[Saved data entries]
↓

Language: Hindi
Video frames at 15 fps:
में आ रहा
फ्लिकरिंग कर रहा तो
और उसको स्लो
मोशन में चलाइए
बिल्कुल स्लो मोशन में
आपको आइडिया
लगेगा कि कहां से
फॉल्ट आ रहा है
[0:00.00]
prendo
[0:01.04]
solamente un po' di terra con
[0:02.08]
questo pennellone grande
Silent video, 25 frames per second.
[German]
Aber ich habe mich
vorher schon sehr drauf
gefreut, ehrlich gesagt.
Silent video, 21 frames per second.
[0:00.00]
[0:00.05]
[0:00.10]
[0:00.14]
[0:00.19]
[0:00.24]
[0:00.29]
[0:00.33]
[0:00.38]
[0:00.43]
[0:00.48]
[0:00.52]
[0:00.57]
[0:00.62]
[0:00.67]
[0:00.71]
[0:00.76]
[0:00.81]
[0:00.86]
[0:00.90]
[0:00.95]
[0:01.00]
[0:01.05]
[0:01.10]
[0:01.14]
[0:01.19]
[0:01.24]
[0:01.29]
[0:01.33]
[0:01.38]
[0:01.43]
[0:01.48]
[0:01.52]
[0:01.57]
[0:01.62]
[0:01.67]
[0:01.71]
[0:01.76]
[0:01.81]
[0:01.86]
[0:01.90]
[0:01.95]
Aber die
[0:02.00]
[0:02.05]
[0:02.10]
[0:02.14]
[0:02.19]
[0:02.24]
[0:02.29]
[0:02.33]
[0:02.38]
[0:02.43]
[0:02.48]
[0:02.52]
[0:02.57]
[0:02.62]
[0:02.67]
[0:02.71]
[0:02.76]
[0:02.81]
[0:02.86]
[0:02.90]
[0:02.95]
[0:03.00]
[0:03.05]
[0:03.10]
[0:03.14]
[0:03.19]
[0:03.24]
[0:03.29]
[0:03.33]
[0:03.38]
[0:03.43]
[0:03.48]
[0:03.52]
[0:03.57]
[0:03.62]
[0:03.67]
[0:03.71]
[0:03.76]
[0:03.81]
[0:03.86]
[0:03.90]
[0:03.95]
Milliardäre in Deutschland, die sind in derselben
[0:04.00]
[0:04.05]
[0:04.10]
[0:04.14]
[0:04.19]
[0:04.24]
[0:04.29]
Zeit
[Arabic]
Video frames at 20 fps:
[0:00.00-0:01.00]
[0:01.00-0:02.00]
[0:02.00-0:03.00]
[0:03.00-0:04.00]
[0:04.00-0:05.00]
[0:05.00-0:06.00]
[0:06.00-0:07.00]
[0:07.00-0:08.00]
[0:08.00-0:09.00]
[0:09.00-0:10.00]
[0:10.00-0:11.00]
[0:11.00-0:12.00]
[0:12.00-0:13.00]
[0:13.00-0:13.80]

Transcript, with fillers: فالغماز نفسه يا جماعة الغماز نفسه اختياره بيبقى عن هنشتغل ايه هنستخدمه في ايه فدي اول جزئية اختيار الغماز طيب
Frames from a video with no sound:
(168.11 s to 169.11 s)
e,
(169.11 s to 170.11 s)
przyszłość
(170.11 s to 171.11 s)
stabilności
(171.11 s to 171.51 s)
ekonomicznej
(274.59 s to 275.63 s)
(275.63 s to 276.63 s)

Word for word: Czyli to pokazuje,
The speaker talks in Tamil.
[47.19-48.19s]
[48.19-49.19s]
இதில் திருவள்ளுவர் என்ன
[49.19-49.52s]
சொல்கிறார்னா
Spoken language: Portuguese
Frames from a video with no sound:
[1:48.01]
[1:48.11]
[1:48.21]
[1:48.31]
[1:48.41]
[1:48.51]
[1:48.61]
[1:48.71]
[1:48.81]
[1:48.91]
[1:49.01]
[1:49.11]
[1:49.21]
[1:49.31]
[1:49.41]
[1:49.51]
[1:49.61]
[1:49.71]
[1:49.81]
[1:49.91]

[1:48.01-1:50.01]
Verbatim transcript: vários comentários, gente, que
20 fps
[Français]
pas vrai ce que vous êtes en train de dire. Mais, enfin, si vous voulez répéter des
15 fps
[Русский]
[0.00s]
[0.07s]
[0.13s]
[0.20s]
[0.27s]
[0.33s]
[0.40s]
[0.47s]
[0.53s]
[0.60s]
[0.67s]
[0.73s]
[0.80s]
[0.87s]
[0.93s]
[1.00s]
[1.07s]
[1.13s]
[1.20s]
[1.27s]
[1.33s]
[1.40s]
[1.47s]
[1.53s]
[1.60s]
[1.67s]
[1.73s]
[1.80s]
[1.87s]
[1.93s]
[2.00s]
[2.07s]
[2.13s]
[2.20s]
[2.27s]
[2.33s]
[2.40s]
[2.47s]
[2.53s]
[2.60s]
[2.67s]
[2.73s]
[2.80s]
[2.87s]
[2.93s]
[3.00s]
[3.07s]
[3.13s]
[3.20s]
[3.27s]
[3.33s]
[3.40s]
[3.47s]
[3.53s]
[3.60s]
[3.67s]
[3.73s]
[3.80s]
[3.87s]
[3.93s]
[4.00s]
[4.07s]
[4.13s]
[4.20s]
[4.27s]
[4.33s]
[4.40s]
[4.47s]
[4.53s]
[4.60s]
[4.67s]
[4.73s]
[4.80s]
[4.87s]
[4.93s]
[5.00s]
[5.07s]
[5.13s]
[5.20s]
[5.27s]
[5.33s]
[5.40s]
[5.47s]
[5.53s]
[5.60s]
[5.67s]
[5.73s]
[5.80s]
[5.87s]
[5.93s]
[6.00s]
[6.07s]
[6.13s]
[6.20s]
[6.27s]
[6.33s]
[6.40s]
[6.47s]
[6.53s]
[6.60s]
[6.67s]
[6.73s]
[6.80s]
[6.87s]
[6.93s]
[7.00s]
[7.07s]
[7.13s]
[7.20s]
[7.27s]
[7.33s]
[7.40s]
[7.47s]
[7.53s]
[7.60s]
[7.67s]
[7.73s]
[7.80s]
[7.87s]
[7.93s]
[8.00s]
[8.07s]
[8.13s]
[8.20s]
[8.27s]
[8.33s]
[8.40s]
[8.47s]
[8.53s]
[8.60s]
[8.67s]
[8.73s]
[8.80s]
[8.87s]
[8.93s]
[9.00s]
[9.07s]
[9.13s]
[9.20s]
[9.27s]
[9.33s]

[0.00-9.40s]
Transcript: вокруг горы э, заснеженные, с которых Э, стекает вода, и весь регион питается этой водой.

↑

→ Work item:
Repeat the lines above with every word intact.

→ Solved problem:
Language: Hindi
Video frames at 15 fps:
में आ रहा
फ्लिकरिंग कर रहा तो
और उसको स्लो
मोशन में चलाइए
बिल्कुल स्लो मोशन में
आपको आइडिया
लगेगा कि कहां से
फॉल्ट आ रहा है
[0:00.00]
prendo
[0:01.04]
solamente un po' di terra con
[0:02.08]
questo pennellone grande
Silent video, 25 frames per second.
[German]
Aber ich habe mich
vorher schon sehr drauf
gefreut, ehrlich gesagt.
Silent video, 21 frames per second.
[0:00.00]
[0:00.05]
[0:00.10]
[0:00.14]
[0:00.19]
[0:00.24]
[0:00.29]
[0:00.33]
[0:00.38]
[0:00.43]
[0:00.48]
[0:00.52]
[0:00.57]
[0:00.62]
[0:00.67]
[0:00.71]
[0:00.76]
[0:00.81]
[0:00.86]
[0:00.90]
[0:00.95]
[0:01.00]
[0:01.05]
[0:01.10]
[0:01.14]
[0:01.19]
[0:01.24]
[0:01.29]
[0:01.33]
[0:01.38]
[0:01.43]
[0:01.48]
[0:01.52]
[0:01.57]
[0:01.62]
[0:01.67]
[0:01.71]
[0:01.76]
[0:01.81]
[0:01.86]
[0:01.90]
[0:01.95]
Aber die
[0:02.00]
[0:02.05]
[0:02.10]
[0:02.14]
[0:02.19]
[0:02.24]
[0:02.29]
[0:02.33]
[0:02.38]
[0:02.43]
[0:02.48]
[0:02.52]
[0:02.57]
[0:02.62]
[0:02.67]
[0:02.71]
[0:02.76]
[0:02.81]
[0:02.86]
[0:02.90]
[0:02.95]
[0:03.00]
[0:03.05]
[0:03.10]
[0:03.14]
[0:03.19]
[0:03.24]
[0:03.29]
[0:03.33]
[0:03.38]
[0:03.43]
[0:03.48]
[0:03.52]
[0:03.57]
[0:03.62]
[0:03.67]
[0:03.71]
[0:03.76]
[0:03.81]
[0:03.86]
[0:03.90]
[0:03.95]
Milliardäre in Deutschland, die sind in derselben
[0:04.00]
[0:04.05]
[0:04.10]
[0:04.14]
[0:04.19]
[0:04.24]
[0:04.29]
Zeit
[Arabic]
Video frames at 20 fps:
[0:00.00-0:01.00]
[0:01.00-0:02.00]
[0:02.00-0:03.00]
[0:03.00-0:04.00]
[0:04.00-0:05.00]
[0:05.00-0:06.00]
[0:06.00-0:07.00]
[0:07.00-0:08.00]
[0:08.00-0:09.00]
[0:09.00-0:10.00]
[0:10.00-0:11.00]
[0:11.00-0:12.00]
[0:12.00-0:13.00]
[0:13.00-0:13.80]

Transcript, with fillers: فالغماز نفسه يا جماعة الغماز نفسه اختياره بيبقى عن هنشتغل ايه هنستخدمه في ايه فدي اول جزئية اختيار الغماز طيب
Frames from a video with no sound:
(168.11 s to 169.11 s)
e,
(169.11 s to 170.11 s)
przyszłość
(170.11 s to 171.11 s)
stabilności
(171.11 s to 171.51 s)
ekonomicznej
(274.59 s to 275.63 s)
(275.63 s to 276.63 s)

Word for word: Czyli to pokazuje,
The speaker talks in Tamil.
[47.19-48.19s]
[48.19-49.19s]
இதில் திருவள்ளுவர் என்ன
[49.19-49.52s]
சொல்கிறார்னா
Spoken language: Portuguese
Frames from a video with no sound:
[1:48.01]
[1:48.11]
[1:48.21]
[1:48.31]
[1:48.41]
[1:48.51]
[1:48.61]
[1:48.71]
[1:48.81]
[1:48.91]
[1:49.01]
[1:49.11]
[1:49.21]
[1:49.31]
[1:49.41]
[1:49.51]
[1:49.61]
[1:49.71]
[1:49.81]
[1:49.91]

[1:48.01-1:50.01]
Verbatim transcript: vários comentários, gente, que
20 fps
[Français]
pas vrai ce que vous êtes en train de dire. Mais, enfin, si vous voulez répéter des
15 fps
[Русский]
[0.00s]
[0.07s]
[0.13s]
[0.20s]
[0.27s]
[0.33s]
[0.40s]
[0.47s]
[0.53s]
[0.60s]
[0.67s]
[0.73s]
[0.80s]
[0.87s]
[0.93s]
[1.00s]
[1.07s]
[1.13s]
[1.20s]
[1.27s]
[1.33s]
[1.40s]
[1.47s]
[1.53s]
[1.60s]
[1.67s]
[1.73s]
[1.80s]
[1.87s]
[1.93s]
[2.00s]
[2.07s]
[2.13s]
[2.20s]
[2.27s]
[2.33s]
[2.40s]
[2.47s]
[2.53s]
[2.60s]
[2.67s]
[2.73s]
[2.80s]
[2.87s]
[2.93s]
[3.00s]
[3.07s]
[3.13s]
[3.20s]
[3.27s]
[3.33s]
[3.40s]
[3.47s]
[3.53s]
[3.60s]
[3.67s]
[3.73s]
[3.80s]
[3.87s]
[3.93s]
[4.00s]
[4.07s]
[4.13s]
[4.20s]
[4.27s]
[4.33s]
[4.40s]
[4.47s]
[4.53s]
[4.60s]
[4.67s]
[4.73s]
[4.80s]
[4.87s]
[4.93s]
[5.00s]
[5.07s]
[5.13s]
[5.20s]
[5.27s]
[5.33s]
[5.40s]
[5.47s]
[5.53s]
[5.60s]
[5.67s]
[5.73s]
[5.80s]
[5.87s]
[5.93s]
[6.00s]
[6.07s]
[6.13s]
[6.20s]
[6.27s]
[6.33s]
[6.40s]
[6.47s]
[6.53s]
[6.60s]
[6.67s]
[6.73s]
[6.80s]
[6.87s]
[6.93s]
[7.00s]
[7.07s]
[7.13s]
[7.20s]
[7.27s]
[7.33s]
[7.40s]
[7.47s]
[7.53s]
[7.60s]
[7.67s]
[7.73s]
[7.80s]
[7.87s]
[7.93s]
[8.00s]
[8.07s]
[8.13s]
[8.20s]
[8.27s]
[8.33s]
[8.40s]
[8.47s]
[8.53s]
[8.60s]
[8.67s]
[8.73s]
[8.80s]
[8.87s]
[8.93s]
[9.00s]
[9.07s]
[9.13s]
[9.20s]
[9.27s]
[9.33s]

[0.00-9.40s]
Transcript: вокруг горы э, заснеженные, с которых Э, стекает вода, и весь регион питается этой водой.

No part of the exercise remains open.